2010/04/24

News That's Fit To Punt 23/04/2010

In Brief...

Olympic 400m champion LaShawn Merritt tested positive for anabolic steroids found in his over the counter penis enlargement product.
Merritt, who is also the world champion at 400 metres, said in a statement via his lawyer that he was "deeply sorry" at failing three doping controls for the banned substance dehydroepiandrosterone.

The 23-year-old American, who faces a two-year ban, said: "To know that I've tested positive as a result of a product that I used for personal reasons is extremely difficult to wrap my hands around.

Very unfortunate turn of phrase there...

ETS Fight Is Back On

So says K-Rudd.
KEVIN RUDD says the great moral challenge posed by climate change is undiminished and he will keep trying to implement an emissions trading scheme if Labor is re-elected.

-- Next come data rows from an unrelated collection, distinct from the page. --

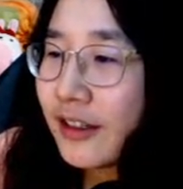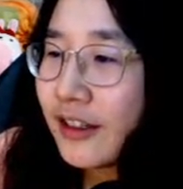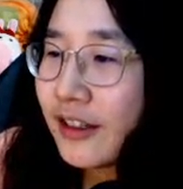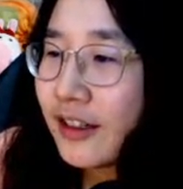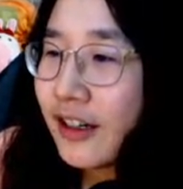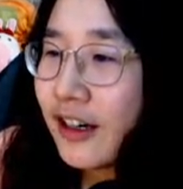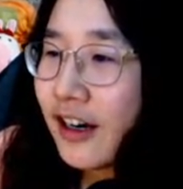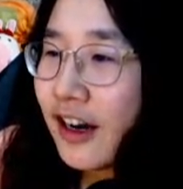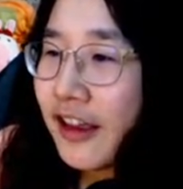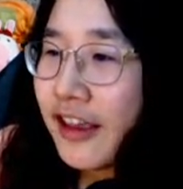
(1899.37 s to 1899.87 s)

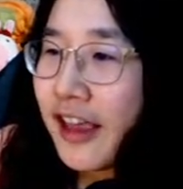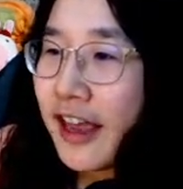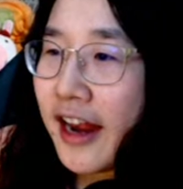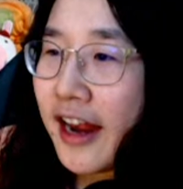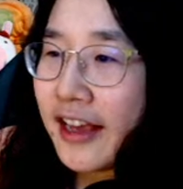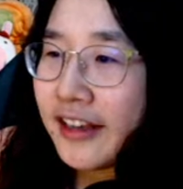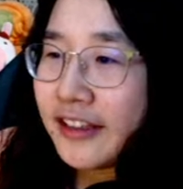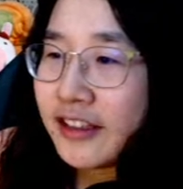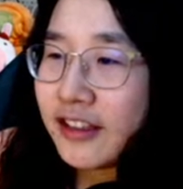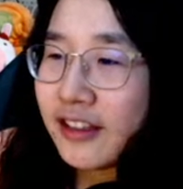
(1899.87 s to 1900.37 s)
Yeah, there is
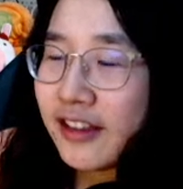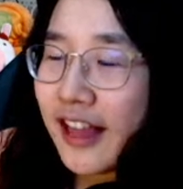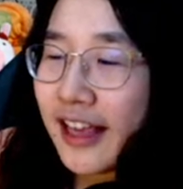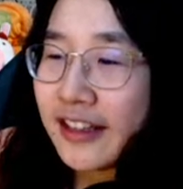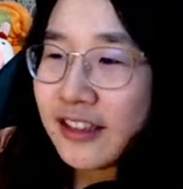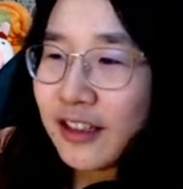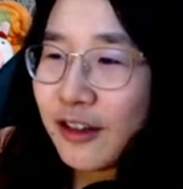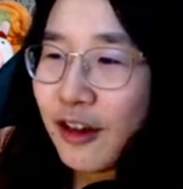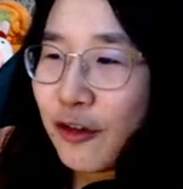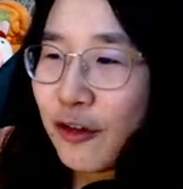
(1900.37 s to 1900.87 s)
that
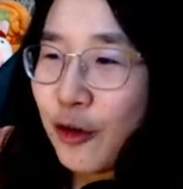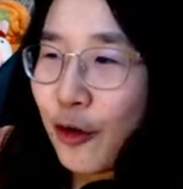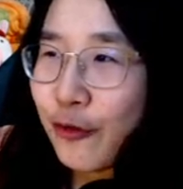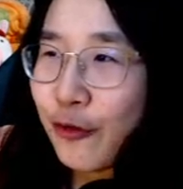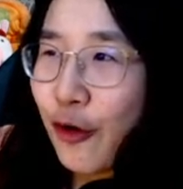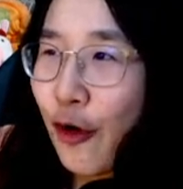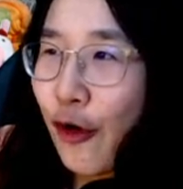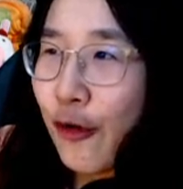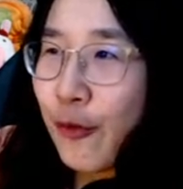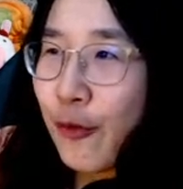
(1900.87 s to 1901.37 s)

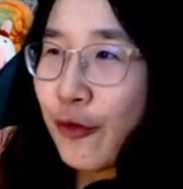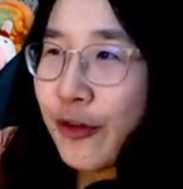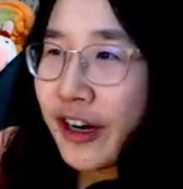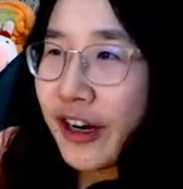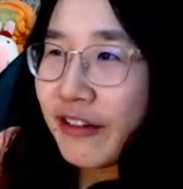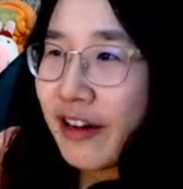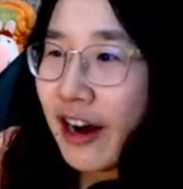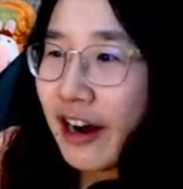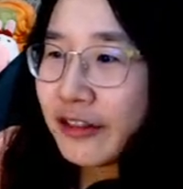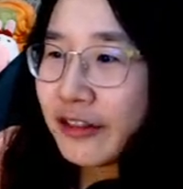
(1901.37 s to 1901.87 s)
UFO moving
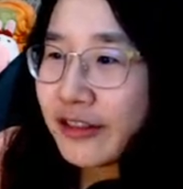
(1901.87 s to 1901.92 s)
around.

In an interview with the Herald, Mr Rudd rejected growing criticism that he had abandoned the climate change cause because it was no longer a vote winner after the Copenhagen conference and the defeat of his emissions trading scheme.

"It's very clear cut that whether climate change is topical or not, whether it is popular or not, the reality of it does not disappear," he said.

"This remains a fundamental economic, environmental and moral challenge. Whether it's newsworthy or not in a particular season is beside the point. We haven't changed our view of this.''

The Senate has twice blocked legislation for the emissions trading scheme. The legislation is again before the Parliament but the Senate has delayed debate until at least next month and there is next to no chance there will be a vote before the election expected in the spring.

Mr Rudd said that if he is re-elected, he will try again to have a scheme introduced but it would depend on the make-up of the Senate.

''We've got to ensure that we act on climate change and we do so always within the scope of our powers. We maintain our position that this is part of the most efficient and most effective means by which we can reduce greenhouse gas emissions with the least cost to the economy.''

Well it's good to hear he still has the appetite for putting a price on carbon. There I was thinking that maybe there were secret briefings that told him an Ice Age was coming anyway and made all global warming redundant or something, but clearly that's not the case.

It's nice to know it's on the agenda-radar again.

The Health Deal We Had To Have

A cool article from Peter Hartcher here.
Once the NSW Premier had landed in Canberra on Sunday, Rudd zeroed in on her as his first target. He assessed Kristina Keneally as the most likely of the three recalcitrants to yield because the NSW Government was in the weakest political position of the three, facing an election it's likely to lose, and was the one most in need of a deal to deliver more hospital funds.

Under the offer already on the table, NSW stood to gain an extra $964 million in upfront Commonwealth health money over four years.

Before going to the dinner that Rudd was to host for all the premiers and their treasurers that night, the Prime Minister sweetened the offer to NSW by hundreds of millions of dollars and asked Keneally to commit immediately.

Keneally was not as desperate as Rudd had hoped, however. She refused to commit and said she needed time to think about it.

Just before all the premiers and treasurers were due to arrive at The Lodge for dinner, the treasurers' invitation was cancelled. They were told that they would be dining separately at the Hyatt Hotel, with the federal Treasurer, Wayne Swan, as their host. The state treasurers were unimpressed when they were led into a small, windowless dining room next to the hotel cafe. They were even less impressed when they tried to discuss key issues with Swan and he rebuffed them.

The state treasurers also asked Swan about the forthcoming Henry review of the tax system. ''No one will be worse off,'' Swan told them, and otherwise wouldn't tell them a thing, not even the date of its release. ''It'll come when it comes,'' he said.

To round out the experience the states again went at each other about the health deal, with John Lenders and NSW's Eric Roozendaal defending their decision to reject the Rudd plan.

The state ministers concluded that Swan had been sent to ''mind'' them so that Rudd could corral the premiers and try to win them over. It didn't work.

That evening the state delegations heard unofficially that Rudd intended to hold them for a day longer than they had planned, into Tuesday.

The blow by blow of how these people staggered to the finish line is very interesting. Kristina Kenneally is still a stinking mess of a premier and really, this does not raise her from the low estimation in which I hold her; but all the same she did all right to bluff to K-Rudd that "we-was-not-so-desperate-yeah?"